**PROBLEM DETAILS:**
The lines from the one holding "(0.90 s to 1.80 s)" through the end of the records below are to be written out exactly, and nothing else; pictures are to be left out.
• • •
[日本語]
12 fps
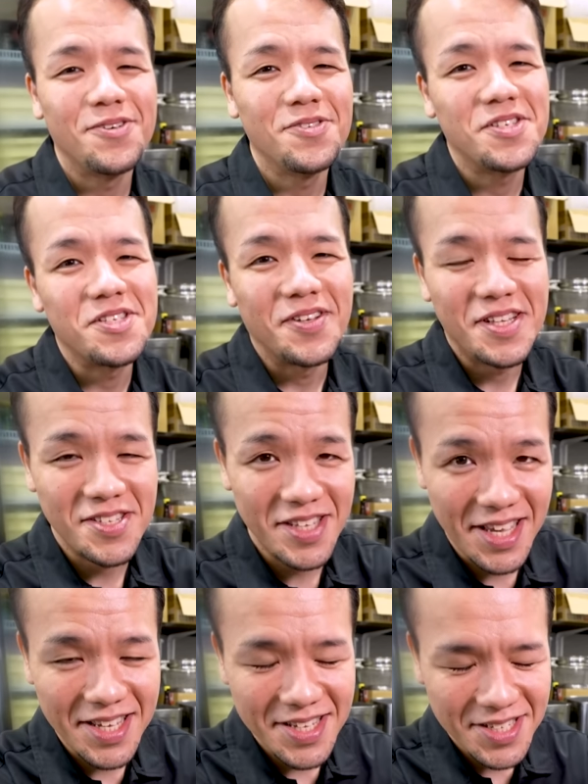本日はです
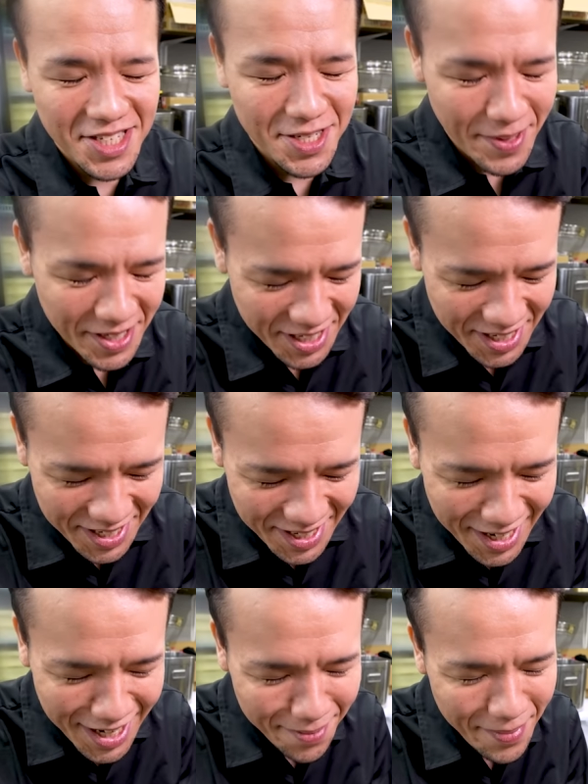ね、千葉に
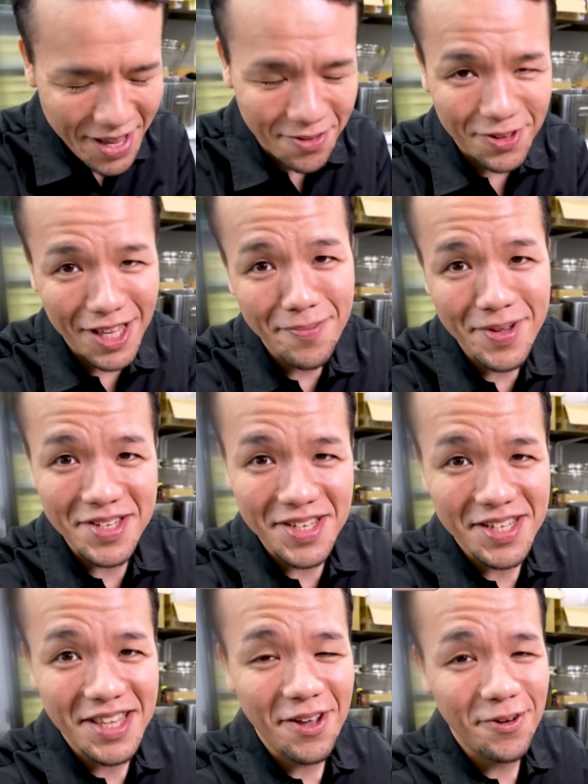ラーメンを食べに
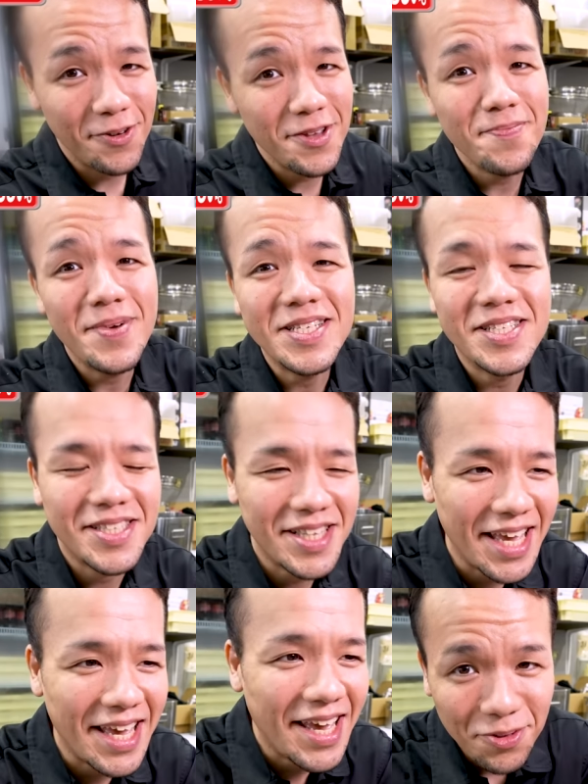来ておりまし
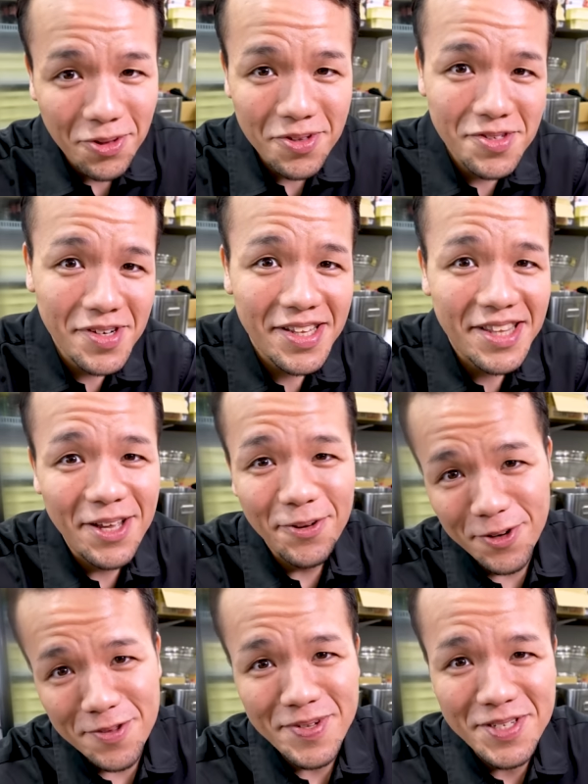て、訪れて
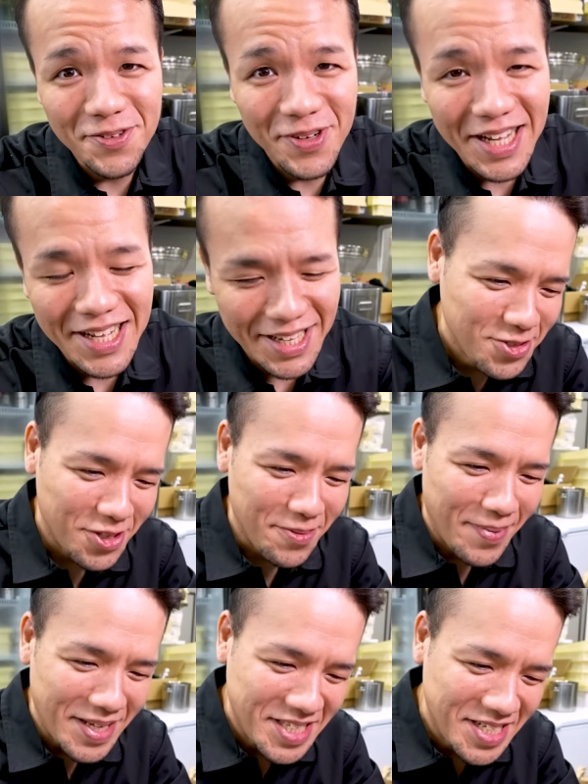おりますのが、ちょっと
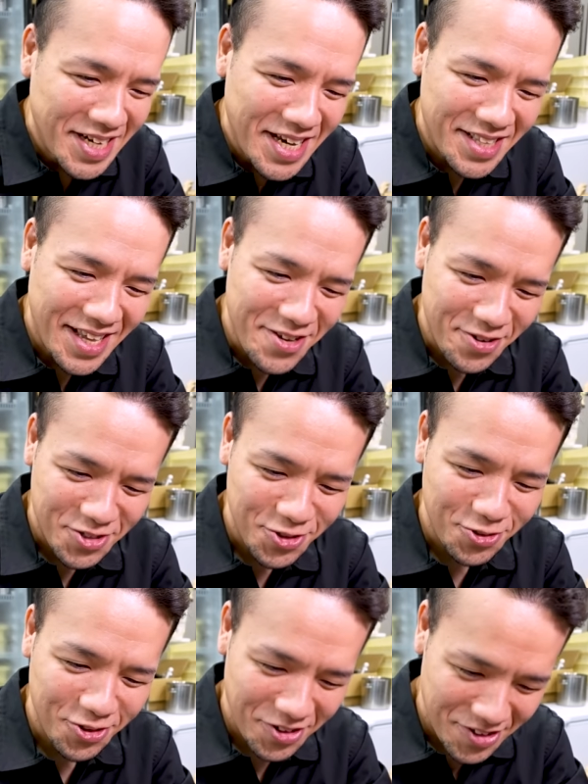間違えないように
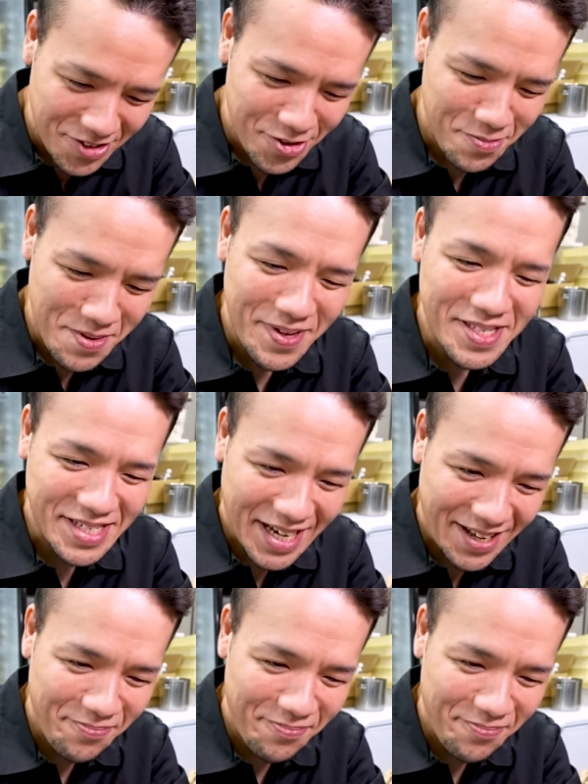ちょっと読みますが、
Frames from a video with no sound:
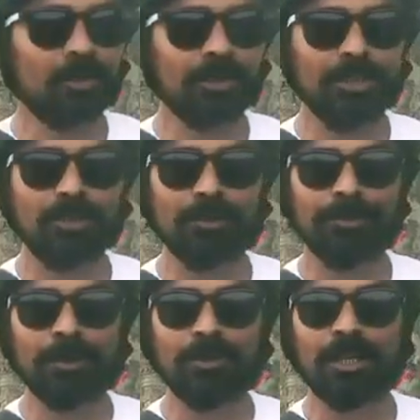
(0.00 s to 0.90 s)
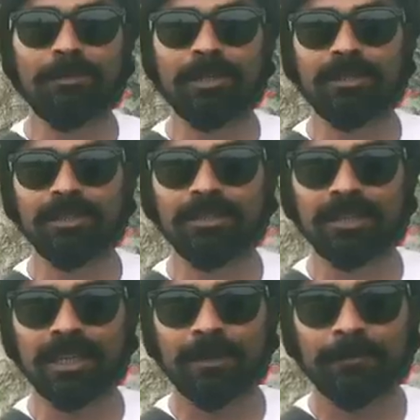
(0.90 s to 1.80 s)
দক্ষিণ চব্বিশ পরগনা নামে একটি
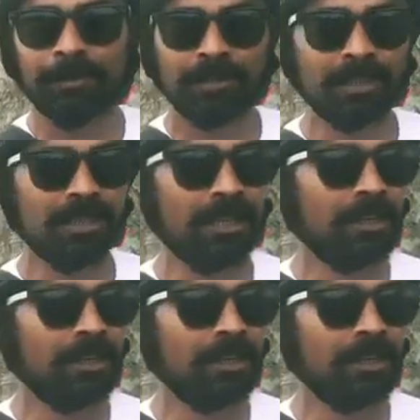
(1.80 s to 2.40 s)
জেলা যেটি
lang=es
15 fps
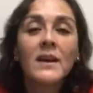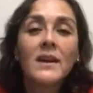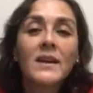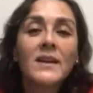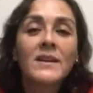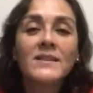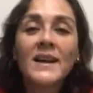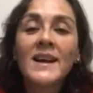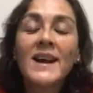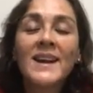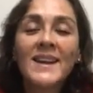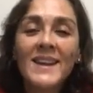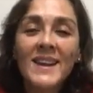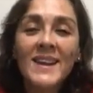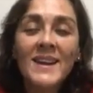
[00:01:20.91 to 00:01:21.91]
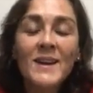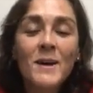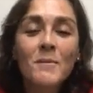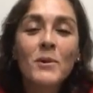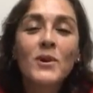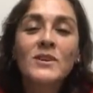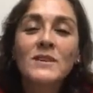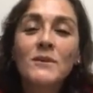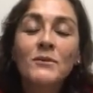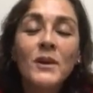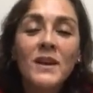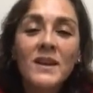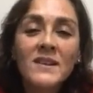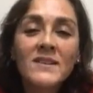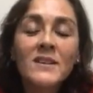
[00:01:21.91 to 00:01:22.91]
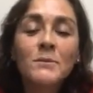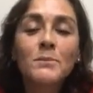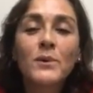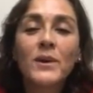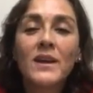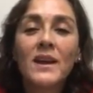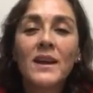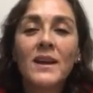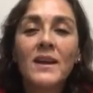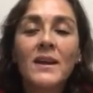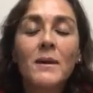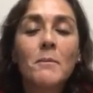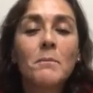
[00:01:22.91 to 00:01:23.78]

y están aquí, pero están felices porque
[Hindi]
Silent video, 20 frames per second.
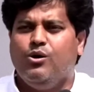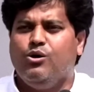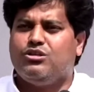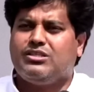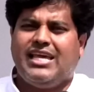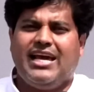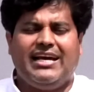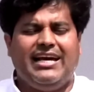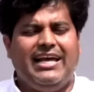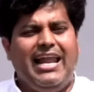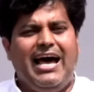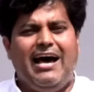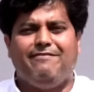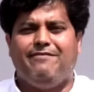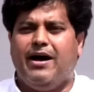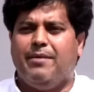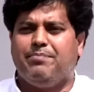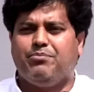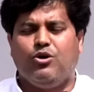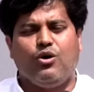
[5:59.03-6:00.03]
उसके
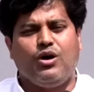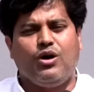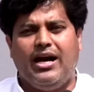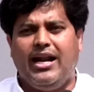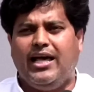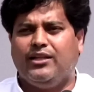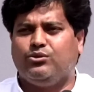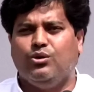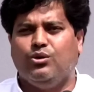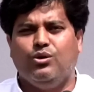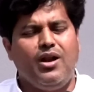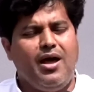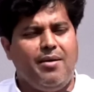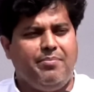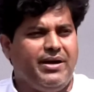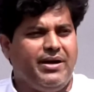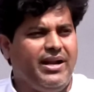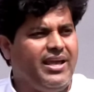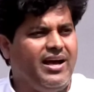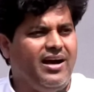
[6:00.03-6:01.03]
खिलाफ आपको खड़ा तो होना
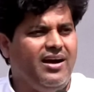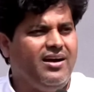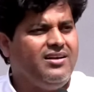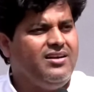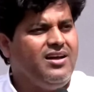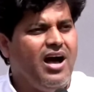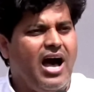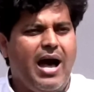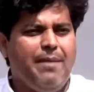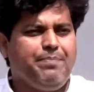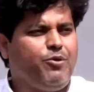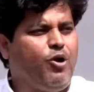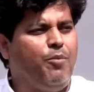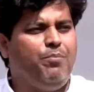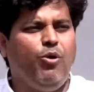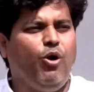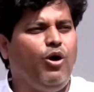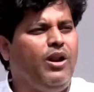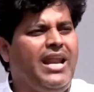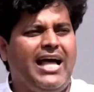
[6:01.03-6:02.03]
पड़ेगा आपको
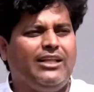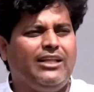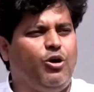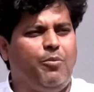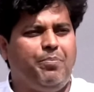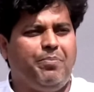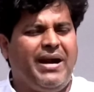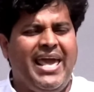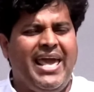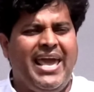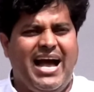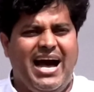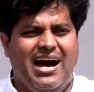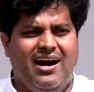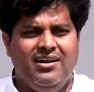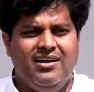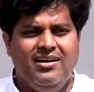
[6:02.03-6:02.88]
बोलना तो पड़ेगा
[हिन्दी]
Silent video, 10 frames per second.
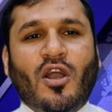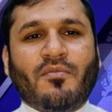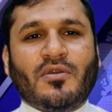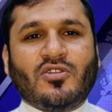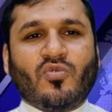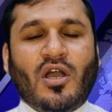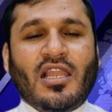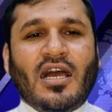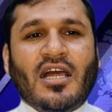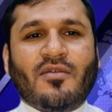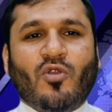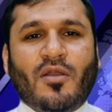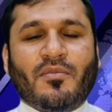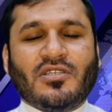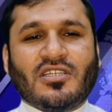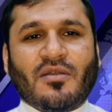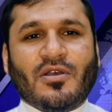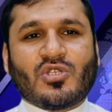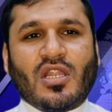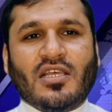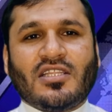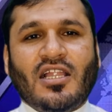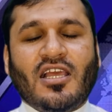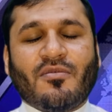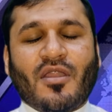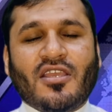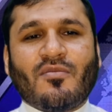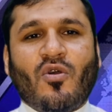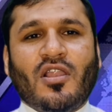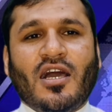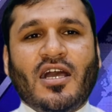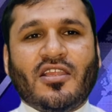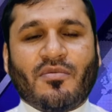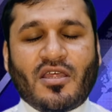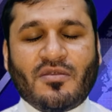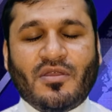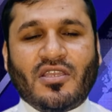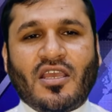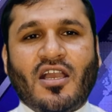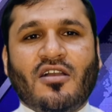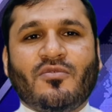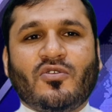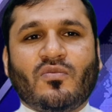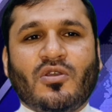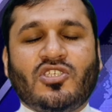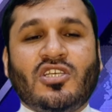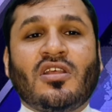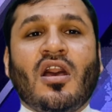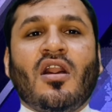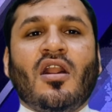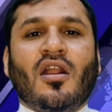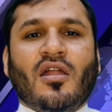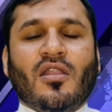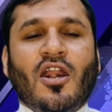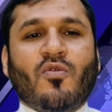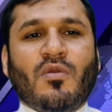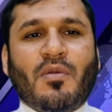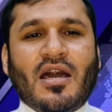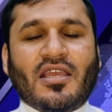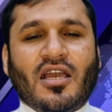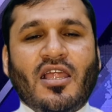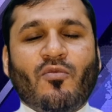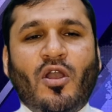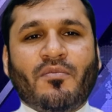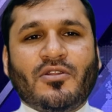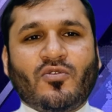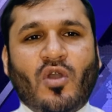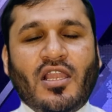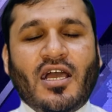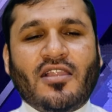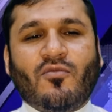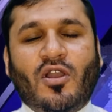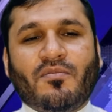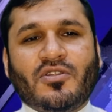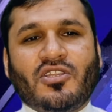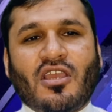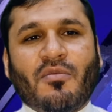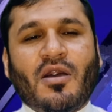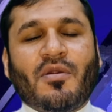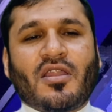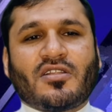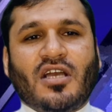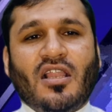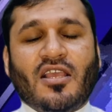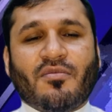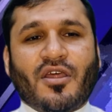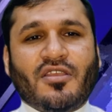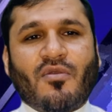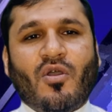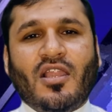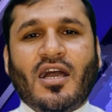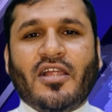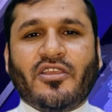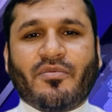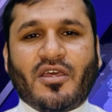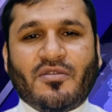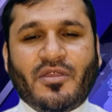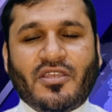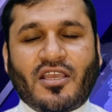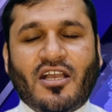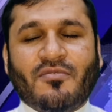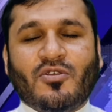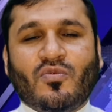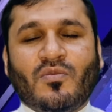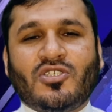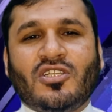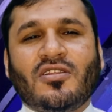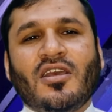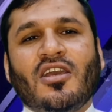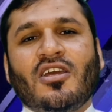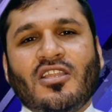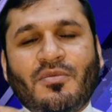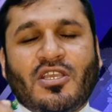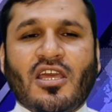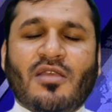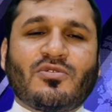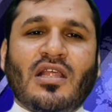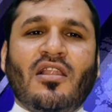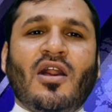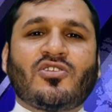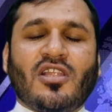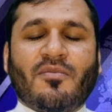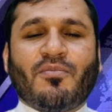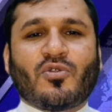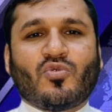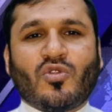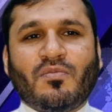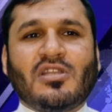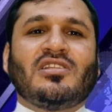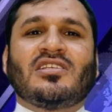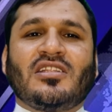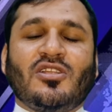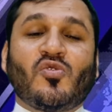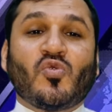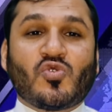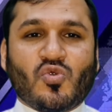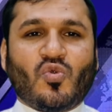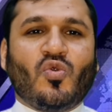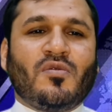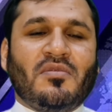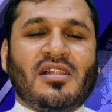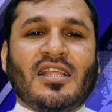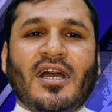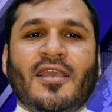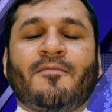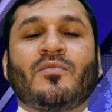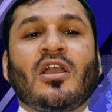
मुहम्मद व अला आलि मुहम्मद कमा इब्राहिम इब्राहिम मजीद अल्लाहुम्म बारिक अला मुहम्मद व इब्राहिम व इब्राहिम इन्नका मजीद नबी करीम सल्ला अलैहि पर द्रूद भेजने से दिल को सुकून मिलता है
• • •
**EXERCISE SOLUTION:**
(0.90 s to 1.80 s)
দক্ষিণ চব্বিশ পরগনা নামে একটি
(1.80 s to 2.40 s)
জেলা যেটি
lang=es
15 fps
[00:01:20.91 to 00:01:21.91]
[00:01:21.91 to 00:01:22.91]
[00:01:22.91 to 00:01:23.78]

y están aquí, pero están felices porque
[Hindi]
Silent video, 20 frames per second.
[5:59.03-6:00.03]
उसके
[6:00.03-6:01.03]
खिलाफ आपको खड़ा तो होना
[6:01.03-6:02.03]
पड़ेगा आपको
[6:02.03-6:02.88]
बोलना तो पड़ेगा
[हिन्दी]
Silent video, 10 frames per second.
मुहम्मद व अला आलि मुहम्मद कमा इब्राहिम इब्राहिम मजीद अल्लाहुम्म बारिक अला मुहम्मद व इब्राहिम व इब्राहिम इन्नका मजीद नबी करीम सल्ला अलैहि पर द्रूद भेजने से दिल को सुकून मिलता है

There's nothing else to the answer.